Schadensersatz für einen verurteilten Terroristen

Der Europäische Gerichtshof für Menschenrechte in Straßburg (Foto) hat Belgien zur Zahlung eines Schadensersatzes in Höhe von 6.500 € an einen inhaftierten Terroristen verurteilt. Der Betroffene hatte den belgischen Staat verklagt, um so einer Auslieferung an sein Heimatland Marokko zu entgehen. Dabei ging er bis zur letzten Instanz, die ihm jetzt Recht gab.

Das Brüsseler Berufungsgericht hatte den Mann aus Maaseik in der Provinz Limburg am 19. Januar 2007 zu einer Haftstrafe von sechs Jahren verurteilt. Ihm wurde die Mitgliedschaft in der verbotenen marokkanischen Terrorgruppe GICM (Groupe islamique combattant marocain) vorgeworfen.

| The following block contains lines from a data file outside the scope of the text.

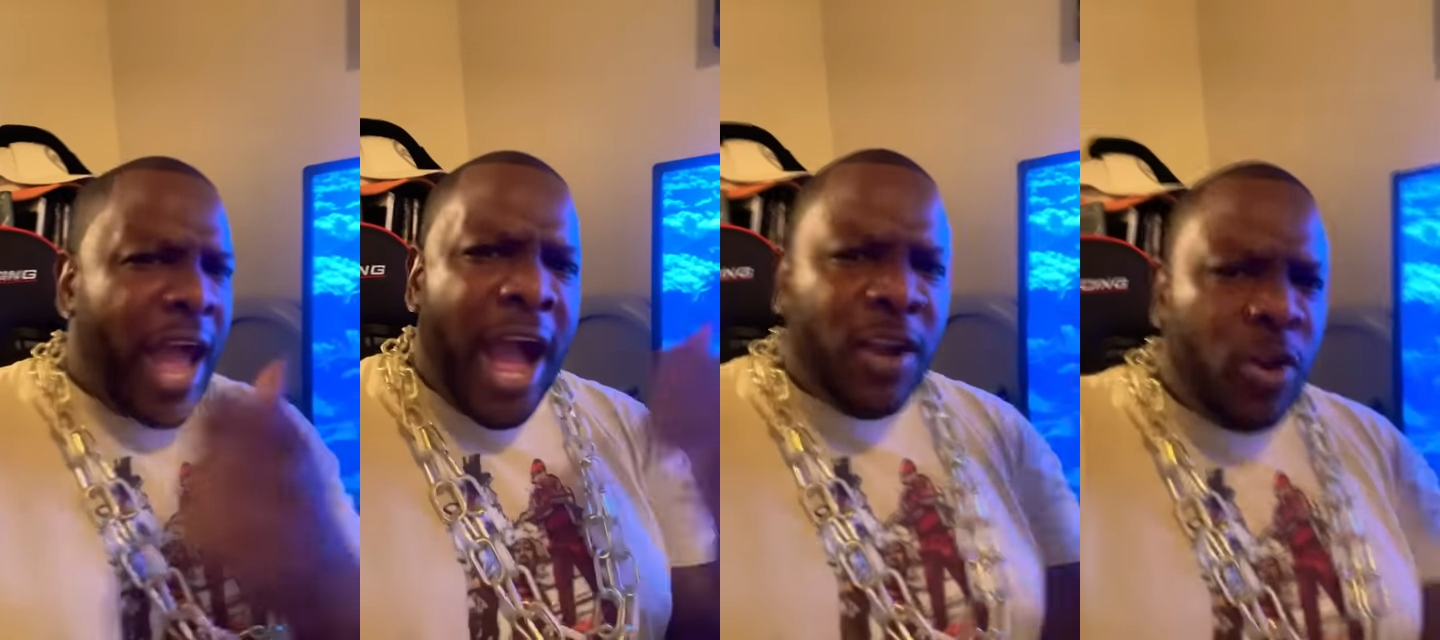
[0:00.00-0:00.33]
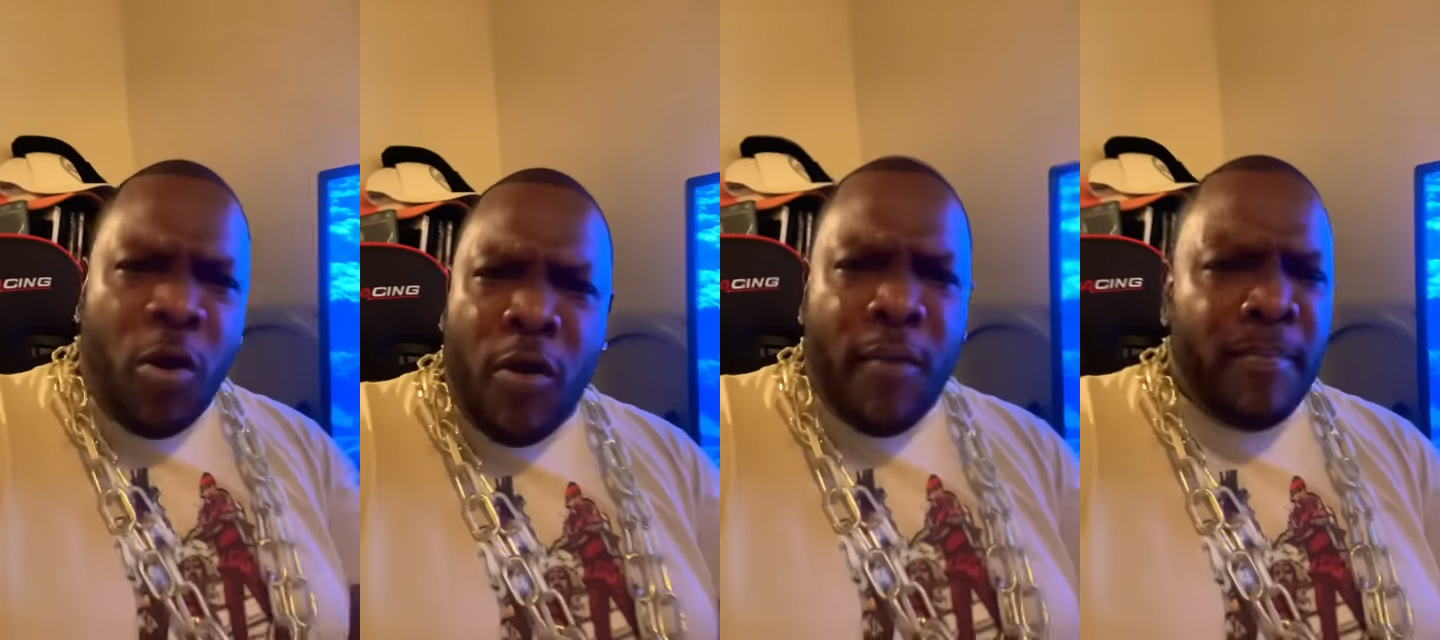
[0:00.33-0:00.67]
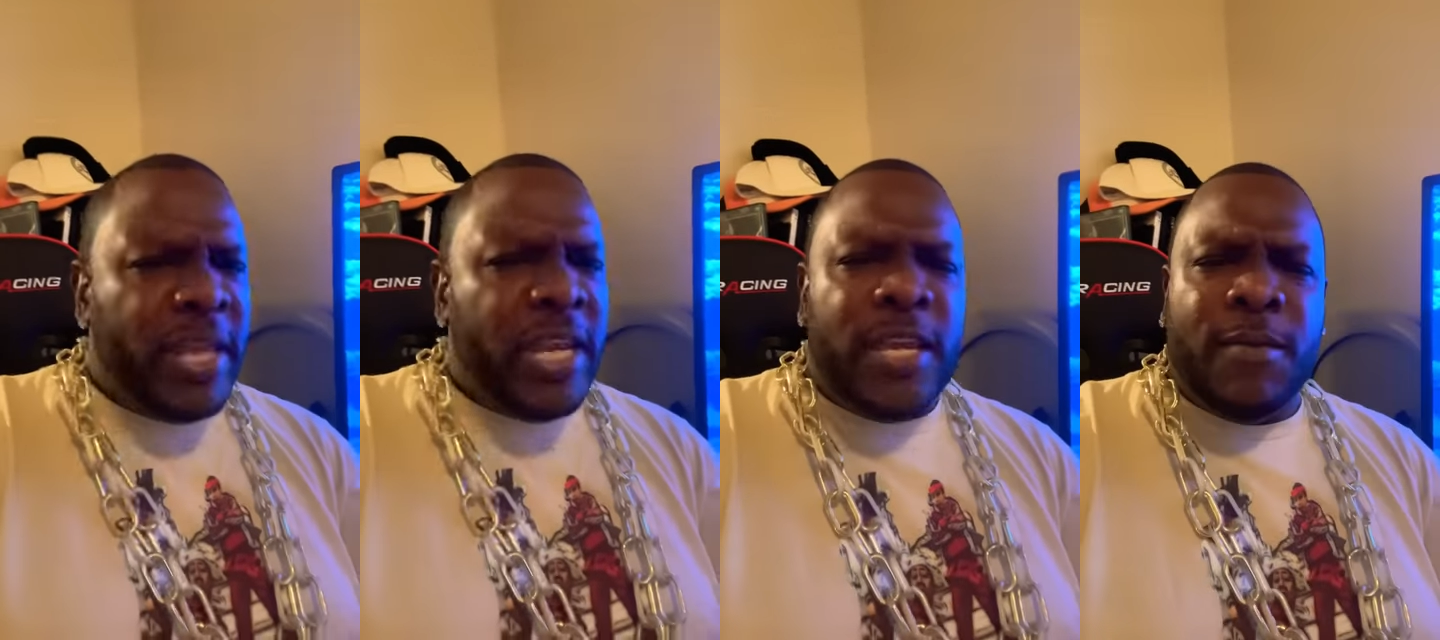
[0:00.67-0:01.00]
I call
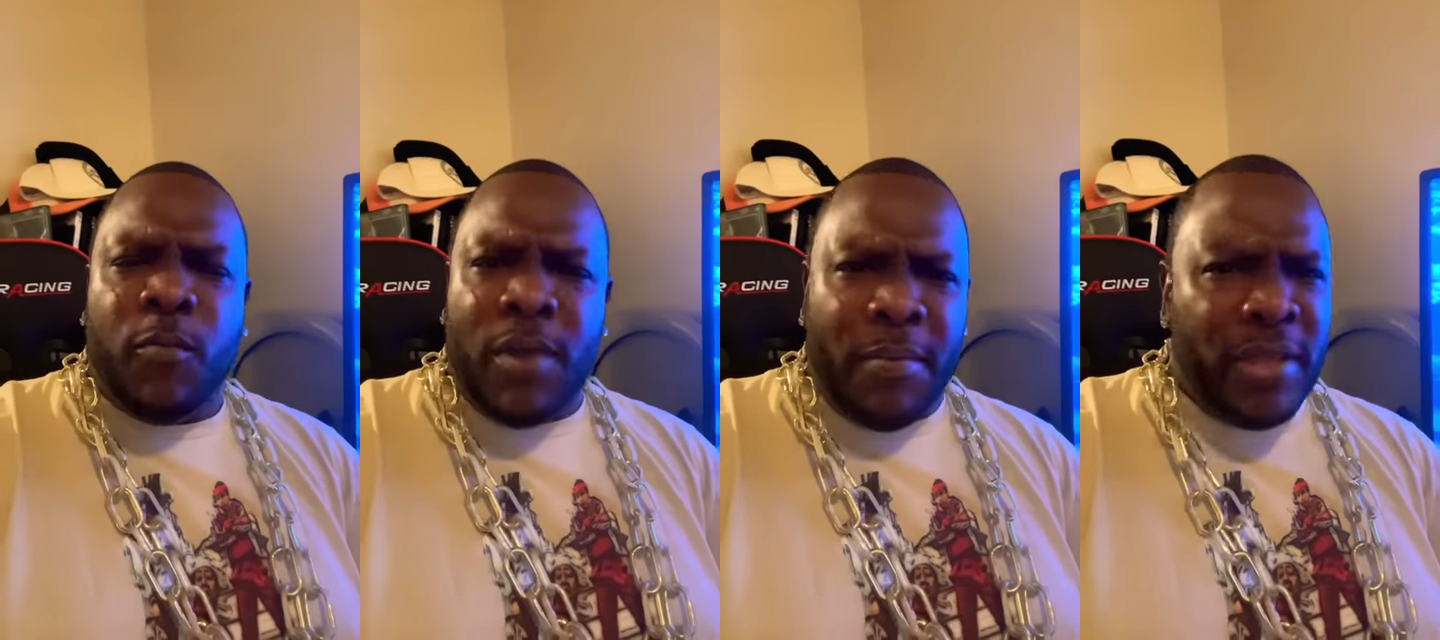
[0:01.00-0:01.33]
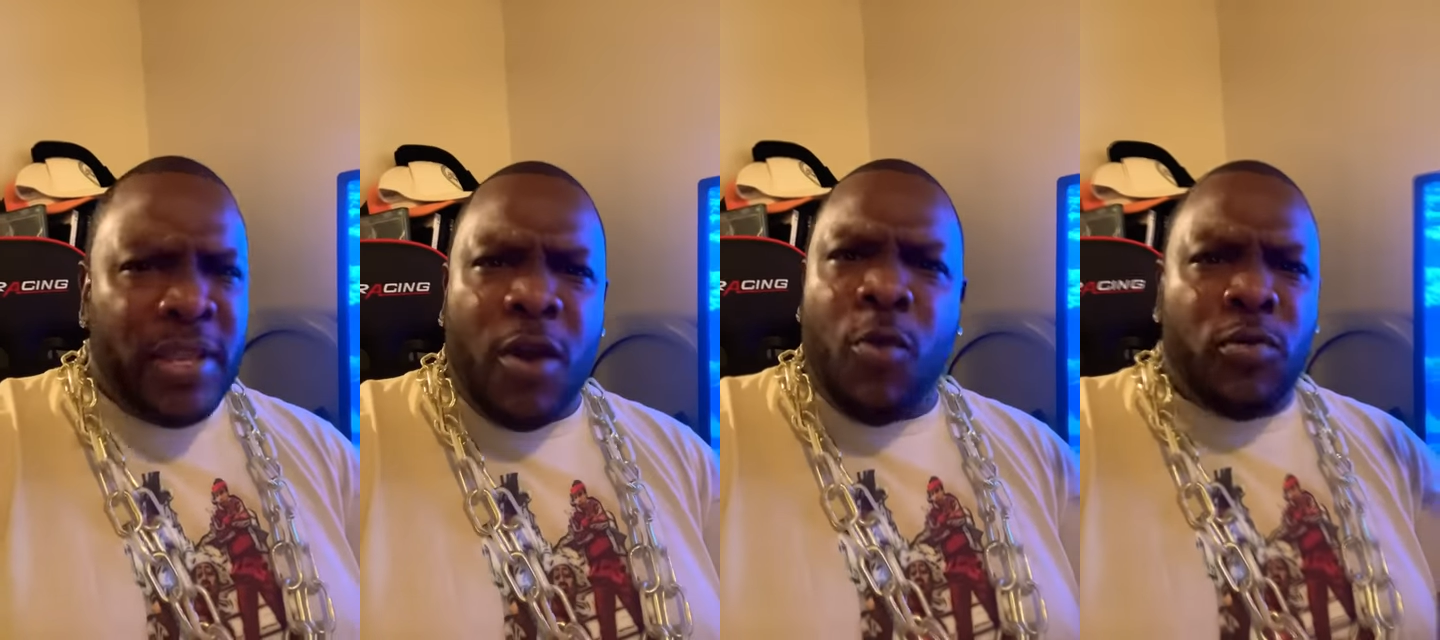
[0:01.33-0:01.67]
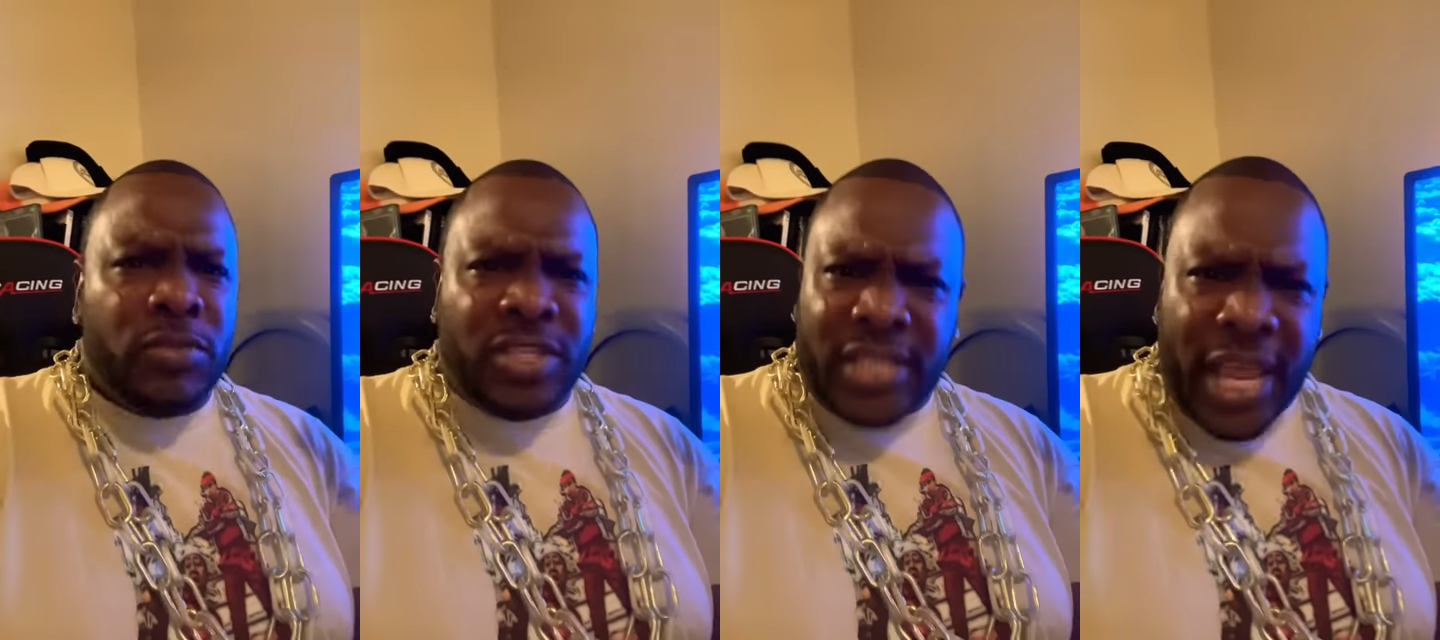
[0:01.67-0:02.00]
many of women
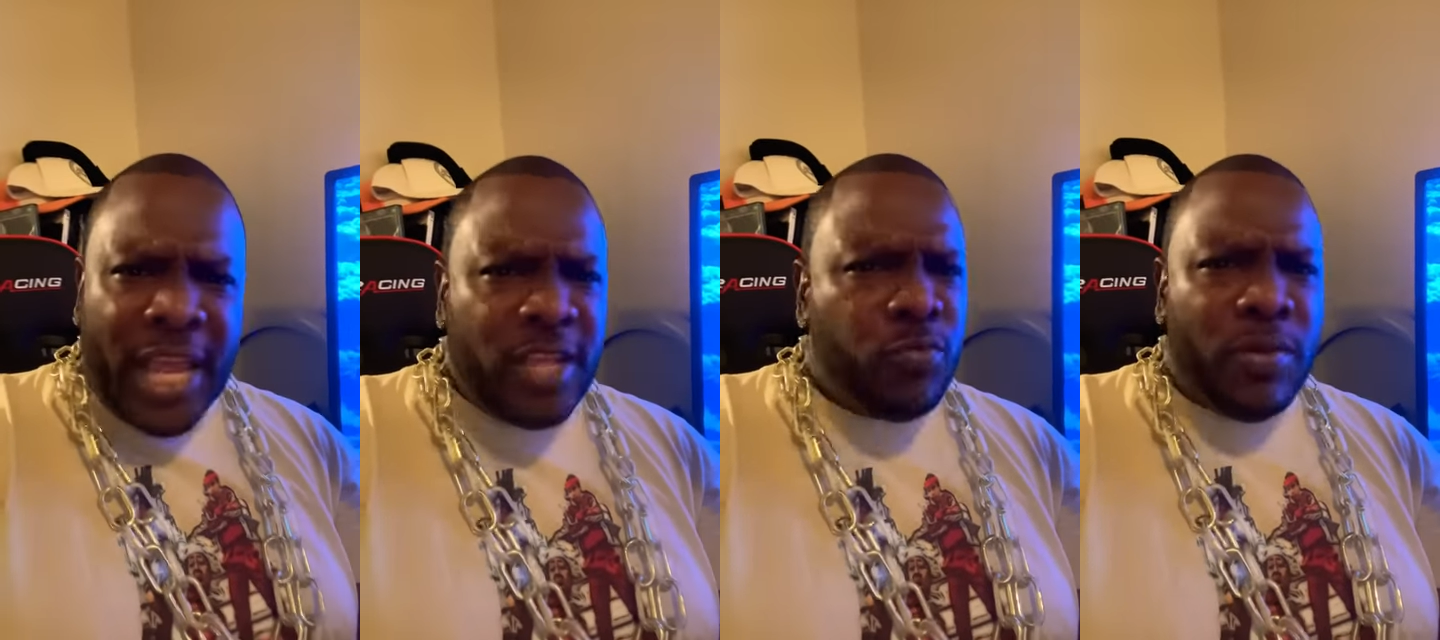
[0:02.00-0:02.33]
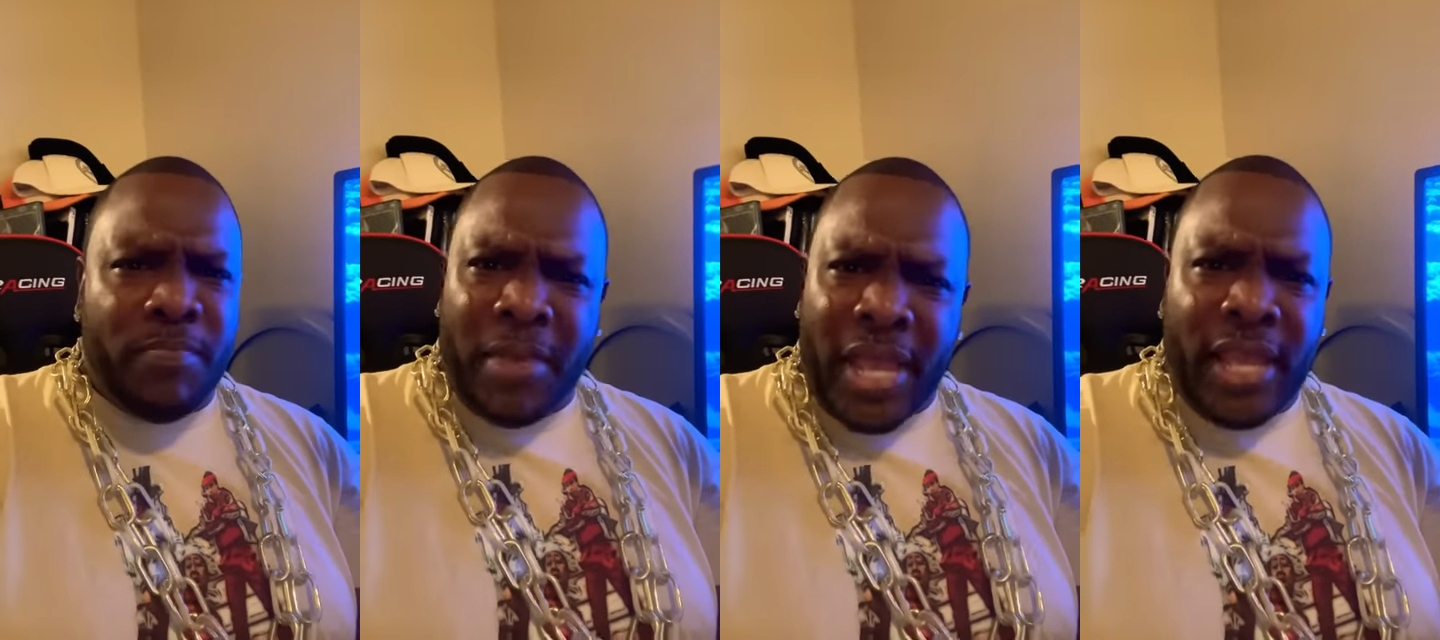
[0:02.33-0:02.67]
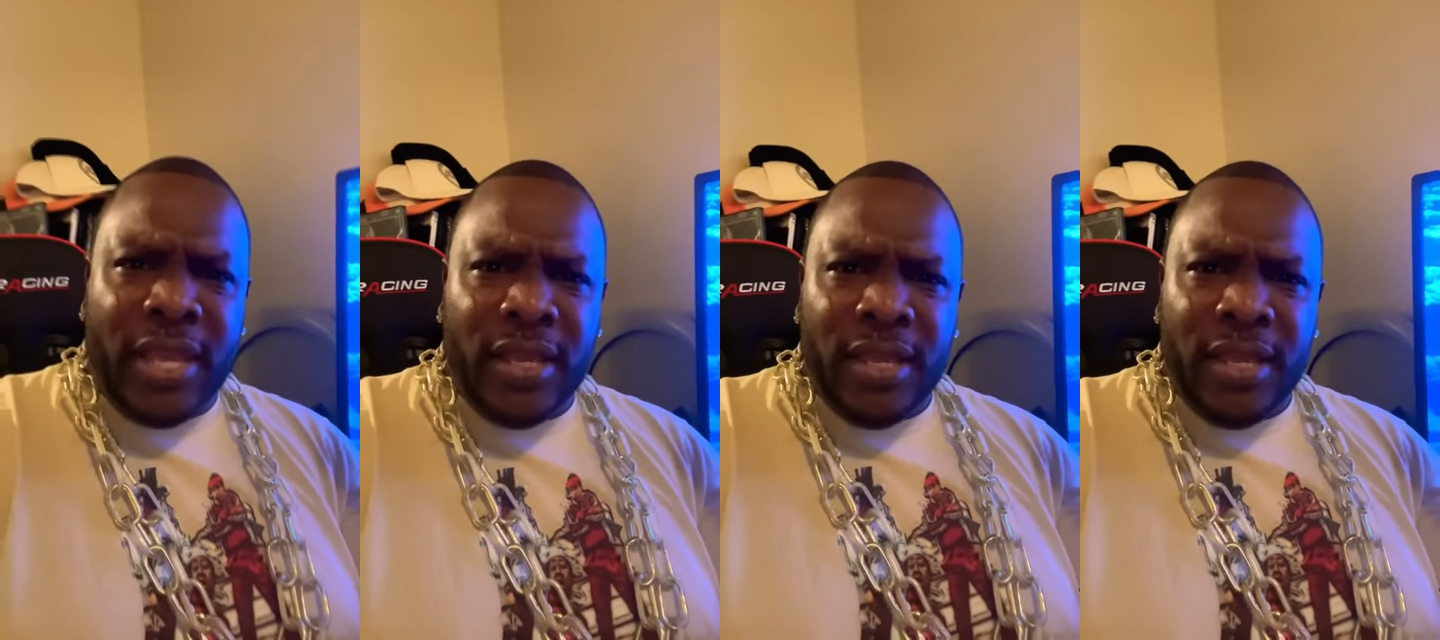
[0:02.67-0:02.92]
on stage with me.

Die GICM hatte am 16. Mai 2003 Attentate auf eine Synagoge und einige westlich anmutende Einrichtungen in der marokkanischen Metropole Casablanca verübt, wobei 40 Menschen ums Leben kamen und über 100 verletzt wurden. Die Filiale der GICM in Maaseik war nachweislich an der Planung des Selbstmordanschlags auf die Synagoge beteiligt.

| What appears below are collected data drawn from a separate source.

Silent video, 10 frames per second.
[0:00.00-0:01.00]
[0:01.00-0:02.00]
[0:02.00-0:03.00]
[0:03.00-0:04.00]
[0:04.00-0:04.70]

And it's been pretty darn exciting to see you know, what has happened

Marokko hatte Belgien um die Auslieferung des verurteilten Terroristen gebeten und unser Land wollte dem entsprechenden Antrag stattgeben. Die Anwälte des verurteilten Terroristen gingen gegen diesen Vorgang vor und argumentierten, der Mann werde vermutlich in seinem Heimatland gefoltert.

Dieses Argument ließ der Europäische Hof für Menschenrechte in Straßburg gelten und sprach dem Kläger in diesem Zusammenhang einen Schadensersatz in Höhe von 6.500 € für die Dauer der Auslieferungshaft zu.